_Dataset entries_

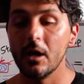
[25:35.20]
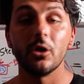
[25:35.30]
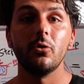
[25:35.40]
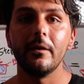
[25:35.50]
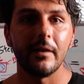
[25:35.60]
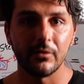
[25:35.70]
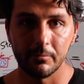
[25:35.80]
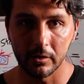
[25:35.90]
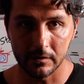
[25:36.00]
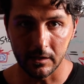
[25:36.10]
You don't even have to
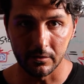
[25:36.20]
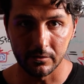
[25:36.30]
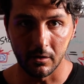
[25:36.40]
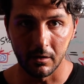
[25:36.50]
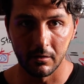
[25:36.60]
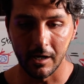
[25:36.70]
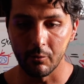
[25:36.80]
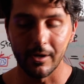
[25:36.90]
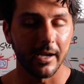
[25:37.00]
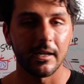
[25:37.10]
book a sales call. All right,
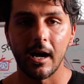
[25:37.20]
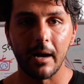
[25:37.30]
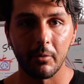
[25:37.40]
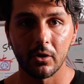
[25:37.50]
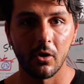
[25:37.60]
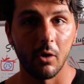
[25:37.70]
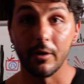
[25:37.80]
we're not going to hop on a call.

_Task item_
Transcribe all data precisely. Pictures are not copied.

_Written answer_
[25:35.20]
[25:35.30]
[25:35.40]
[25:35.50]
[25:35.60]
[25:35.70]
[25:35.80]
[25:35.90]
[25:36.00]
[25:36.10]
You don't even have to
[25:36.20]
[25:36.30]
[25:36.40]
[25:36.50]
[25:36.60]
[25:36.70]
[25:36.80]
[25:36.90]
[25:37.00]
[25:37.10]
book a sales call. All right,
[25:37.20]
[25:37.30]
[25:37.40]
[25:37.50]
[25:37.60]
[25:37.70]
[25:37.80]
we're not going to hop on a call.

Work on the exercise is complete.